The next advancement in filters added the element of recoverability. Retrievable filters were designed to allow removal from the patient subsequent to initial placement. Retrievable filters are generally effective at preventing PE yet they have a number of shortcomings, such as, for example: failure of the device to deploy into the vessel properly, migration, perforation of the vessel wall, support structure fracture, retrievability actually limited to specific circumstances, and formation of thrombosis on or about the device.
Problems associated with retrievable, conical-shaped devices, such as those illustrated in FIG. 1D, FIG. 1E and FIG. 1F, have been reported in the medical literature. These reported problems include tilting which makes it difficult to recapture the device and compromises filtration capacity.

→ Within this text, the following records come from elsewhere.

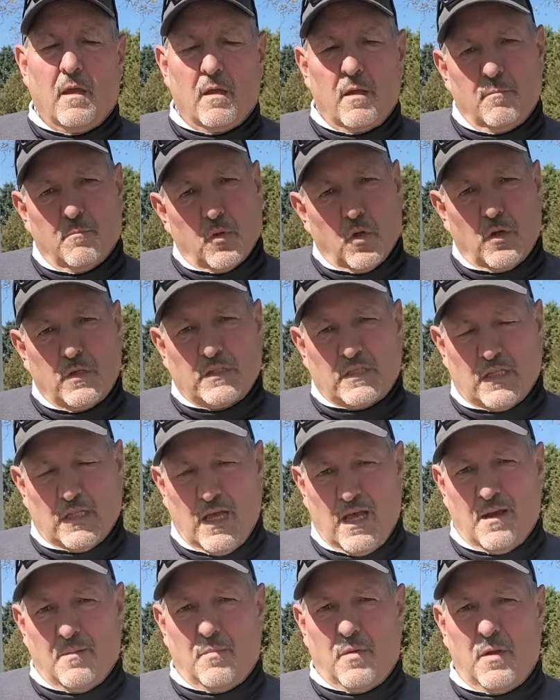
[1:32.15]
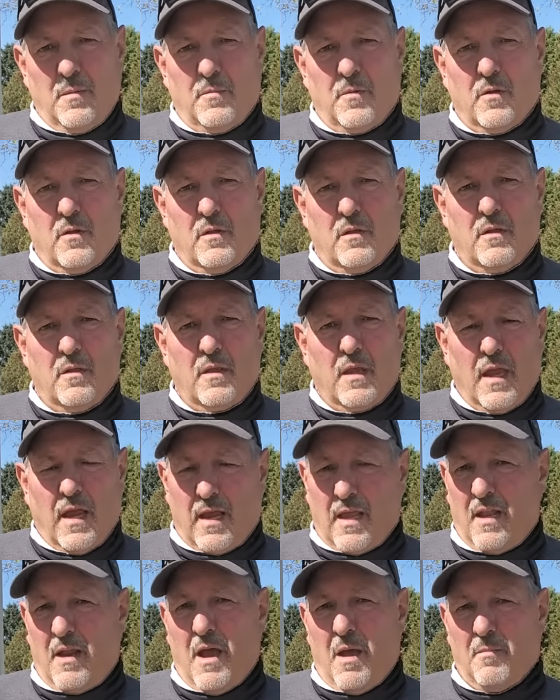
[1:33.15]
employs a lot of people. The
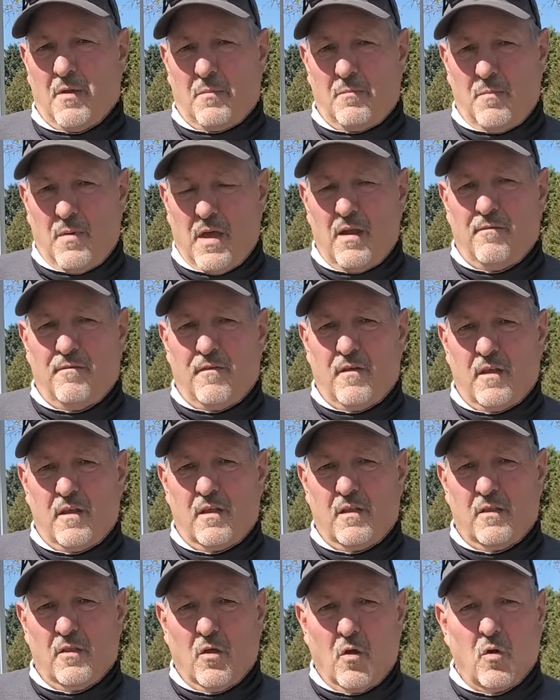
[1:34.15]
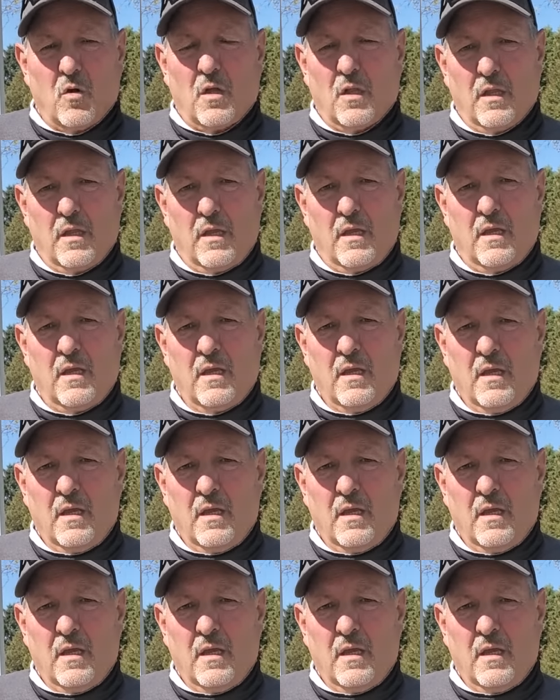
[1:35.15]
economic benefit locally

Hooks 30, 40, 50, 60 used to secure these devices have been reported to perforate the vessel wall, cause delivery complications, and fracture. A partially retrievable system is described in detail in pending U.S. Pat. No. 2004/0186512 (FIG. 1H). In this system, the filter portion 71 can be removed from the support structure 70, but the support structure remains in-vivo. All of these described devices share the common limitation that they can be retrieved from only one end. Each of the above referenced articles, patents and patent application are incorporated herein in its entirety.
Ultrasonic imaging in the medical field is widely used for a variety of applications. In addition to imaging physiological structures and tissue such as organs, tumors, vessels, and the like, it is often desirable for a physician or technician to have an image of a medical device which has been inserted into the tissue or passageway of a patient. Still further, advancements in the use of intravascular or intraluminal imaging ultrasound (positioned either within or outside of the body) before, during and after procedures has led to increasing requirements for cooperation between device and imaging modality.
A variety of approaches have been used to enhance ultrasonic imaging of devices by increasing the acoustic reflection coefficient of the devices. While echogenic materials have been described for some uses in medical devices, the conventional uses of echogenic materials has not kept pace with the advancements in applications for imaging ultrasound. Moreover, while many approaches have been attempted, there is still need for improvements that are particular to the use of specific device designs. In particular, as medical therapies and procedures continue to advance, there is, in many medical instances, a need for more specific information about a device, its placement, position, orientation or aspect in relation to another object. What is needed are further improvements to the manner and placement of echogenic enhancements to obtain these additional benefits
In view of the many shortcomings and challenges that remain in the field of endoluminal filtering, there remains a need for improved retrievable, endoluminal filters and in particular enhancements to the echogenicity of such improved filtering designs, such as those described herein.